Wendy was not, by any stretch of the imagination, happy to see her son in bed with a naked girl. She was also not pleased to see another girl passed out in the hallway. "Get the hell out!" she yelled. She had come upstairs to show Kurt the lightning outside - the fact that a major storm was raging had been lost on the young lovers - only to discover her son in bed with a girl. As she marched down the stairs, Wendy yelled, "Get the fuck out of my house!" Pat, for his part, was completely silent on the matter, knowing any comments from him would further enrage Wendy. Hearing a commotion, Kurt's sister Kim ran in from the next room. She observed Kurt and Jackie putting shoes on a girl, who was passed out. "What the hell?" Kim inquired. "We're leaving," Kurt told his sister. He and Jackie dragged the other girl down the stairs and they went outside into one of the biggest storms of the year.

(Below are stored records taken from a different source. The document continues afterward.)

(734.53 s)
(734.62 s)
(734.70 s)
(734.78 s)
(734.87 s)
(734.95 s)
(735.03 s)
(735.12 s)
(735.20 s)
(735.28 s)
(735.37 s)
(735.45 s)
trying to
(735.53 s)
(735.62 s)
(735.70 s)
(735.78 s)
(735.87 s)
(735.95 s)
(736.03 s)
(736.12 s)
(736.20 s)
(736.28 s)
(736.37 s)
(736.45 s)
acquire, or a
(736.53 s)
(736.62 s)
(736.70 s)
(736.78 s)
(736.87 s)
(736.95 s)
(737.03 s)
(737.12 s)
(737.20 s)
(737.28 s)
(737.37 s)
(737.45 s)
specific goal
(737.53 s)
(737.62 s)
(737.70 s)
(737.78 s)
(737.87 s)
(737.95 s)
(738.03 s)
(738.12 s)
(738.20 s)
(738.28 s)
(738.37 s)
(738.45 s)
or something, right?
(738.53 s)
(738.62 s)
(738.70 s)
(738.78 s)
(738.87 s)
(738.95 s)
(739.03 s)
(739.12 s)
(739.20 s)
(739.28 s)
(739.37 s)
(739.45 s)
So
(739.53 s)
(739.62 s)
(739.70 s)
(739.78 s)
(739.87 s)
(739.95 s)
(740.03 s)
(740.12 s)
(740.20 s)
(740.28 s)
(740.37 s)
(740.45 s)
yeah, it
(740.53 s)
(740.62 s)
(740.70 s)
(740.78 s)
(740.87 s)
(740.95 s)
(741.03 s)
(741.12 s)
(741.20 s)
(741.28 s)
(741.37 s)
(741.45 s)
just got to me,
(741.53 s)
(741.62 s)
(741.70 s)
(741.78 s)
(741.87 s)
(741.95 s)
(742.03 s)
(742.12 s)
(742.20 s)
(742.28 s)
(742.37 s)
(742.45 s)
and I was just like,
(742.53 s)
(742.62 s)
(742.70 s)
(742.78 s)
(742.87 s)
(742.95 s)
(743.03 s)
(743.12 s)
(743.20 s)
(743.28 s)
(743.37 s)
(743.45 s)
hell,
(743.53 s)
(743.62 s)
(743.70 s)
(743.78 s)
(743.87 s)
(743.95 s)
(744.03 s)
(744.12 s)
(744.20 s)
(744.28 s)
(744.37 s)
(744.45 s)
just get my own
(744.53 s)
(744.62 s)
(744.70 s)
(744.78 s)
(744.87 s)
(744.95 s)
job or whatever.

As Kurt and his two cohorts began walking down First Street - the fresh air had revived the drunk friend - it began to rain, and though that seemed like an ominous sign, before the sun would rise Kurt would lose his virginity. Already he was visibly shaking, his raging hormones mixing with anger, shame, and fear. It had been humiliating to dress in front of Jackie, still sporting an erection. As in his encounters with the retarded girl, lust and shame were equally strong drives within him, hopelessly intertwined and confused.

They headed to Jackie's friend's house. But as soon as they walked in, so did Jackie's boyfriend, just sprung from jail. Jackie had warned Kurt about the violent nature of her paramour, and to avoid a confrontation, Kurt pretended he was the other girl's date. When Hagara and her boyfriend left, Kurt and the other girl ended up spending the night together. It wasn't the greatest sex, or so she would later tell Jackie, but it was intercourse, which was all that mattered to Kurt. He had finally walked through that door, the great vaginal divide, and he was no longer leading a life that was a sexual lie.

Kurt left early in the morning to walk around Aberdeen in the pale light of dawn. The storm had passed, birds were chirping, and everything in the world seemed more alive. He walked around for hours thinking about it all, waiting for school to begin, watching the sun come up, and wondering where his life was heading.